Mittwoch, 11. Mai 2016

Kurzgeschichte - Tagtraum

Früh morgens habe ich das kleine Ferienhaus hier in einem schmalen Tal in Ostisland verlassen. Die Wolken hängen tief über den zerklüfteten Bergen, der Nebel hängt zwischen den schroffen Felsen. Ich schlage die Kapuze über den Kopf und binde die Wanderschuhe noch einmal zu. Leise höre ich das Meeresrauschen im Hintergrund, orientiere mich kurz und gehe los. Ich atme tief die feuchte frische Morgenluft an und gehe los.

Eine Zeit lang bleibe ich auf einer typisch isländischen Schotterstraße. Jetzt im Spätsommer ist sie ausgewaschen, mit Querrillen übersät. Nach einer Viertelstunde folge ich einem schmalen Pfad. Wohin wird er mich führen? Eins steht fest, weiter weg von der Zivilisation.
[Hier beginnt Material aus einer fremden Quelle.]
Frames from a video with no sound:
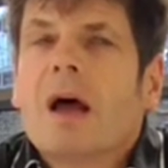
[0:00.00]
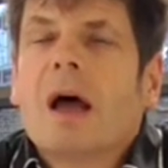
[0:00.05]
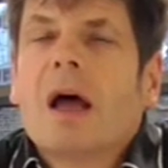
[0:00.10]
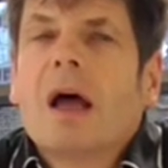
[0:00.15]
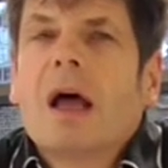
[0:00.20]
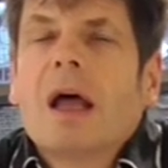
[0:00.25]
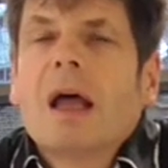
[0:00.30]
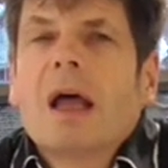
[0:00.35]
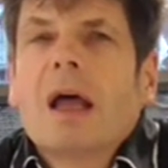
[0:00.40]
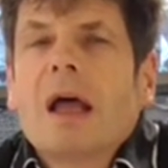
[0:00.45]

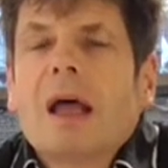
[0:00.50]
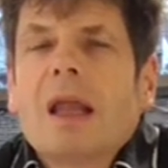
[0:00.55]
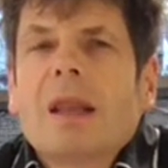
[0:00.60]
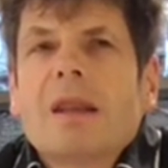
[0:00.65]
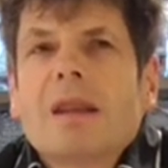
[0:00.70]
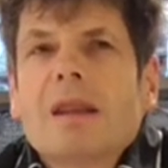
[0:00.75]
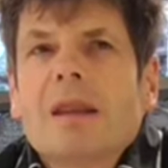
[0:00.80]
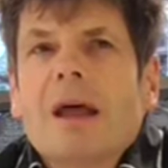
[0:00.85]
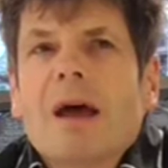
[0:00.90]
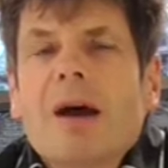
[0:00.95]
Uh,
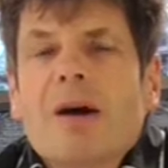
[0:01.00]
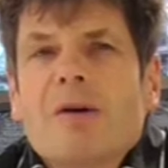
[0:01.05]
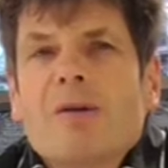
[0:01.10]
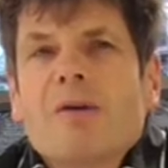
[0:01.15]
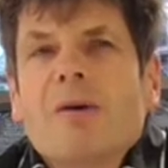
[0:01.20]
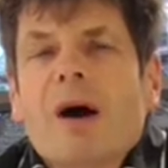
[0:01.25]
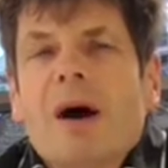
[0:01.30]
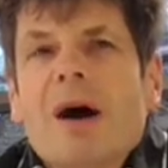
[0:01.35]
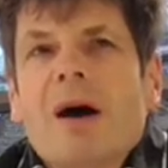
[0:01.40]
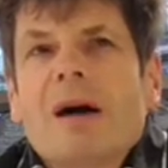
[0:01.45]

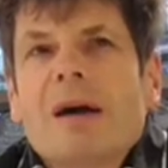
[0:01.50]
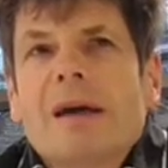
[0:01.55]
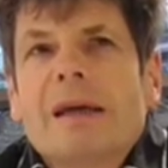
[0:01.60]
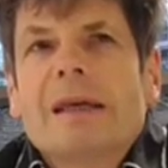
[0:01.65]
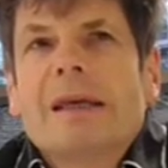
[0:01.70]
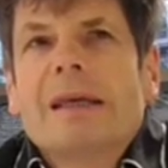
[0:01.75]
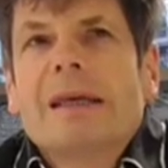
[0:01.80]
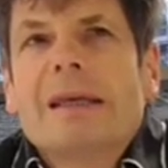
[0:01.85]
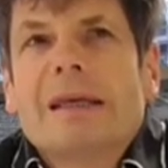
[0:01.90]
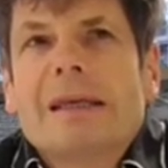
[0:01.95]
no,
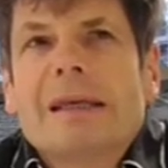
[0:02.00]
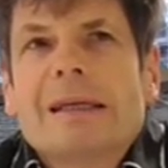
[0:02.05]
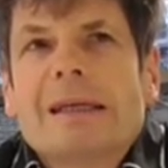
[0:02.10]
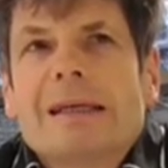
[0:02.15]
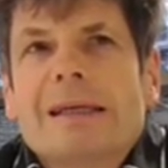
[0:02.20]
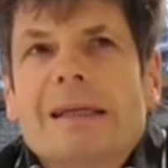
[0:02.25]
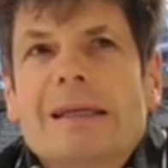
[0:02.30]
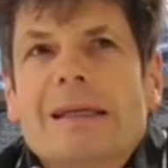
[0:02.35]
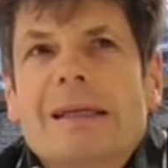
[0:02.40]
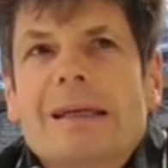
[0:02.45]
I
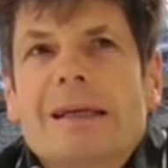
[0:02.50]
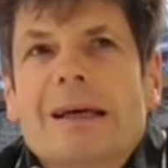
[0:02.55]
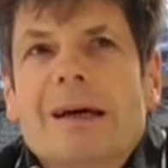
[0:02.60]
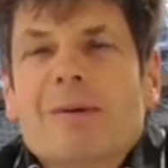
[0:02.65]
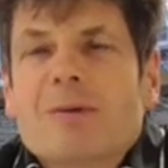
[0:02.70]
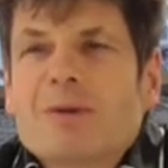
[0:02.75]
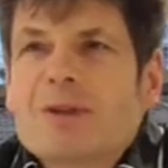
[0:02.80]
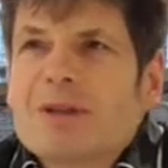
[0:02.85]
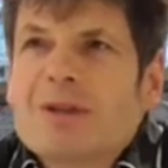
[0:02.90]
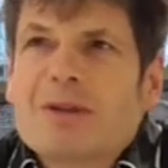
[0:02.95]

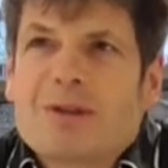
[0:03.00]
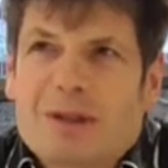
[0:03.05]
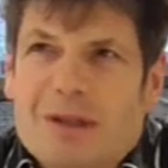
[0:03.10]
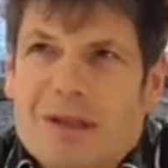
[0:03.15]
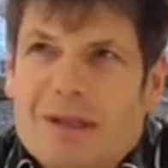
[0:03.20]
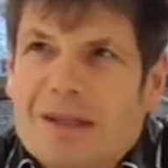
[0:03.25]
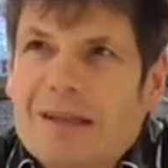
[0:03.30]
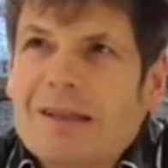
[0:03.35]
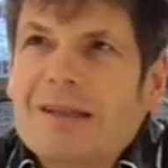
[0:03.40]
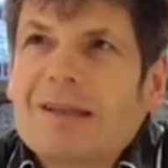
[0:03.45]
I was
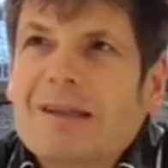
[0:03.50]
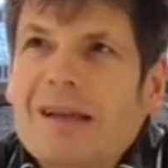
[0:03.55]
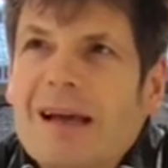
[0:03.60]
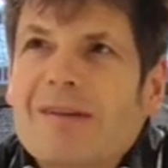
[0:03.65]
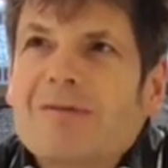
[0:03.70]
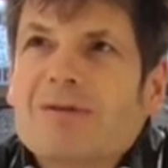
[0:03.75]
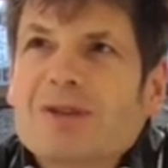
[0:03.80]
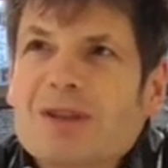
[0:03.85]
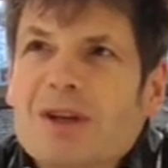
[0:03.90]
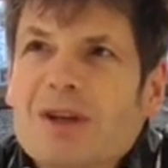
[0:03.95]
interested in
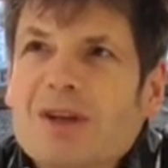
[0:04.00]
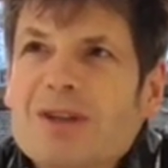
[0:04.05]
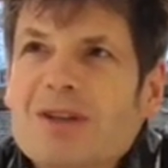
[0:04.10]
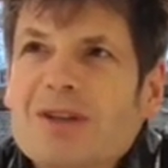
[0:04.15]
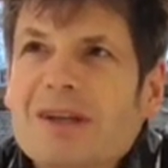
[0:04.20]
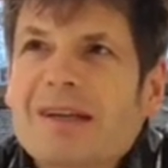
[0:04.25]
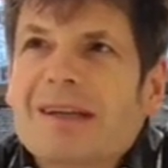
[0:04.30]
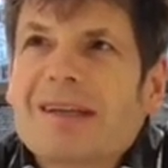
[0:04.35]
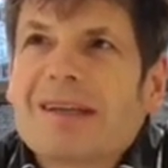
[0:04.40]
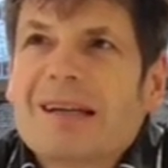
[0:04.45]

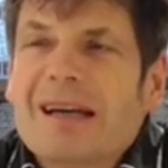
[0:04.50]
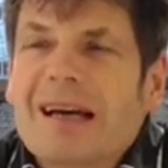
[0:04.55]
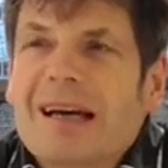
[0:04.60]
advertising,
Es geht bergauf, langsam folge ich dem Weg tiefer in die Berge. Eine schmale Schlucht taucht vor mir auf. An ihren Hängen liegen Schutthalden. Zeichen Millionen Jahre langer Erosion hervorgerufen durch Wind, Wasser und Kälte. Das Meeresrauschen hat einem Plätschern Platz gemacht. Ein kleiner Wildbach rauscht durch die Schlucht. An seinem Ufer entlang wandere ich tiefer hinein in dieses Labyrinth aus Stein und Erde. Weg von Menschen, weg von Sorgen. Ich fühle mich frei. Da ist kein Mensch dem ich Rechenschaft ablegen muss. Über mir reißt der Himmel auf. Die ersten zaghaften Sonnenstrahlen kämpfen sich durch das dunkle Grau, was hier und da nun Lücken aufweist. Hier in der Schlucht bleibt es dunkel, nass und kalt. Wo andere Menschen sich unwohl fühlen, sich von der Enge der Felsen erdrückt fühlen, fühle ich mich wohl, wohlbehütet von tausenden Tonnen Jahrmillionen alten Stein.
Plötzlich öffnet sich die Schlucht, gibt den Blick auf einen kleinen Kessel frei. Rundum von hohen Felsmauern umschlossen, fällt hier der Bach gut 10m in die Tiefe in ein kleines Wasserbecken, in dem sich das aufgewühlte Wasser erst beruhigt, um dann seinen letzten Weg über den Bach in den nahen Atlantik anzutreten. Tief atme ich ein. Genieße die Ruhe und Stille. 

Atme noch ein paar Mal mit geschlossenen Augen tief durch, um mich dann wieder im Alltag des Büros zurückzufinden. Meine Seele lächelt.